• INSTRUCTIONS TO FOLLOW:
Only the lines from the one containing "[00:00:05.40]" through the one containing "[00:00:10.90]" should be printed, exactly as they appear below, with both ends included.

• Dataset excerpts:
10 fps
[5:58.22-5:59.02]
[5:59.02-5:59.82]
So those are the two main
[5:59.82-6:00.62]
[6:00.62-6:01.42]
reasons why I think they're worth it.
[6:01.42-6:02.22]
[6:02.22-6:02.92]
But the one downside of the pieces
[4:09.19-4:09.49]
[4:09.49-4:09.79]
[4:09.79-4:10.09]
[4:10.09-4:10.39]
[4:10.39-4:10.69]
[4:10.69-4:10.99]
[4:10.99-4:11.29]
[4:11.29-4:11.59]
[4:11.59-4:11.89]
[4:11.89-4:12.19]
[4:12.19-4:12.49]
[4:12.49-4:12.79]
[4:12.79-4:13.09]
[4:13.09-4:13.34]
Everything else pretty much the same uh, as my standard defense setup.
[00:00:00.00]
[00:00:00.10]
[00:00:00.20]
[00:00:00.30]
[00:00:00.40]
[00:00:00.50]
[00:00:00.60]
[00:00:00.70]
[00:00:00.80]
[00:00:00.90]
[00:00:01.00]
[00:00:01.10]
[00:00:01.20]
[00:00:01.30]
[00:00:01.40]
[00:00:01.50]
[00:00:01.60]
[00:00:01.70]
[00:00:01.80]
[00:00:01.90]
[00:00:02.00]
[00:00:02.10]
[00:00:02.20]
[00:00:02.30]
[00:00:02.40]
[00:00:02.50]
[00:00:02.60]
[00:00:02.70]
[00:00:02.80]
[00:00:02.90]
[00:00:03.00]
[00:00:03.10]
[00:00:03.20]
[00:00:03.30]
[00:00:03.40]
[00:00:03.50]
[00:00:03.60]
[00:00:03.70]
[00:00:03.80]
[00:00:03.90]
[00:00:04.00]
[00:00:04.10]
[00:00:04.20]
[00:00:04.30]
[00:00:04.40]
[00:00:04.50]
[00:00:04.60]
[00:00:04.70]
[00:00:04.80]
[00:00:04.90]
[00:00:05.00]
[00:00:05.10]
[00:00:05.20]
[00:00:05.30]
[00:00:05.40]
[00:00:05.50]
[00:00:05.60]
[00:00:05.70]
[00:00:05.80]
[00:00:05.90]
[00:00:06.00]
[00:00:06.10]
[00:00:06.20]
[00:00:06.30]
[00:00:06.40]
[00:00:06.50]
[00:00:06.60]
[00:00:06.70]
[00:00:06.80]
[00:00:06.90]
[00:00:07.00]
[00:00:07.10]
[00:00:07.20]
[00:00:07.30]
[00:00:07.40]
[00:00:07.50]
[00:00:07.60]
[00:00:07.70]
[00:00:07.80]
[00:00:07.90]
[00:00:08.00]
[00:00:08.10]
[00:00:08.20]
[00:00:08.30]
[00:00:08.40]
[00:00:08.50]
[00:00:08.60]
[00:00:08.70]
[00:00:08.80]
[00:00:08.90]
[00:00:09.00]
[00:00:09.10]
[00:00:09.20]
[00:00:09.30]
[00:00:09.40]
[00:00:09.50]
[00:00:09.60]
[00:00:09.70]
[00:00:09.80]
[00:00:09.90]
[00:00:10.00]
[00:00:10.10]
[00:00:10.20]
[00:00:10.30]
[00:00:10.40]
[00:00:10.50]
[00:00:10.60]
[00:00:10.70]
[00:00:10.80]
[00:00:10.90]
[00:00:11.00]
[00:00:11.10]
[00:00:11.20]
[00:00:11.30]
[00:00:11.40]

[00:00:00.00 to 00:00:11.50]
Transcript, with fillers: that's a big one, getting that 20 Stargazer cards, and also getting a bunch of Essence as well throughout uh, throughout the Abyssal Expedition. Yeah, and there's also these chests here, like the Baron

• PROBLEM SOLUTION:
[00:00:05.40]
[00:00:05.50]
[00:00:05.60]
[00:00:05.70]
[00:00:05.80]
[00:00:05.90]
[00:00:06.00]
[00:00:06.10]
[00:00:06.20]
[00:00:06.30]
[00:00:06.40]
[00:00:06.50]
[00:00:06.60]
[00:00:06.70]
[00:00:06.80]
[00:00:06.90]
[00:00:07.00]
[00:00:07.10]
[00:00:07.20]
[00:00:07.30]
[00:00:07.40]
[00:00:07.50]
[00:00:07.60]
[00:00:07.70]
[00:00:07.80]
[00:00:07.90]
[00:00:08.00]
[00:00:08.10]
[00:00:08.20]
[00:00:08.30]
[00:00:08.40]
[00:00:08.50]
[00:00:08.60]
[00:00:08.70]
[00:00:08.80]
[00:00:08.90]
[00:00:09.00]
[00:00:09.10]
[00:00:09.20]
[00:00:09.30]
[00:00:09.40]
[00:00:09.50]
[00:00:09.60]
[00:00:09.70]
[00:00:09.80]
[00:00:09.90]
[00:00:10.00]
[00:00:10.10]
[00:00:10.20]
[00:00:10.30]
[00:00:10.40]
[00:00:10.50]
[00:00:10.60]
[00:00:10.70]
[00:00:10.80]
[00:00:10.90]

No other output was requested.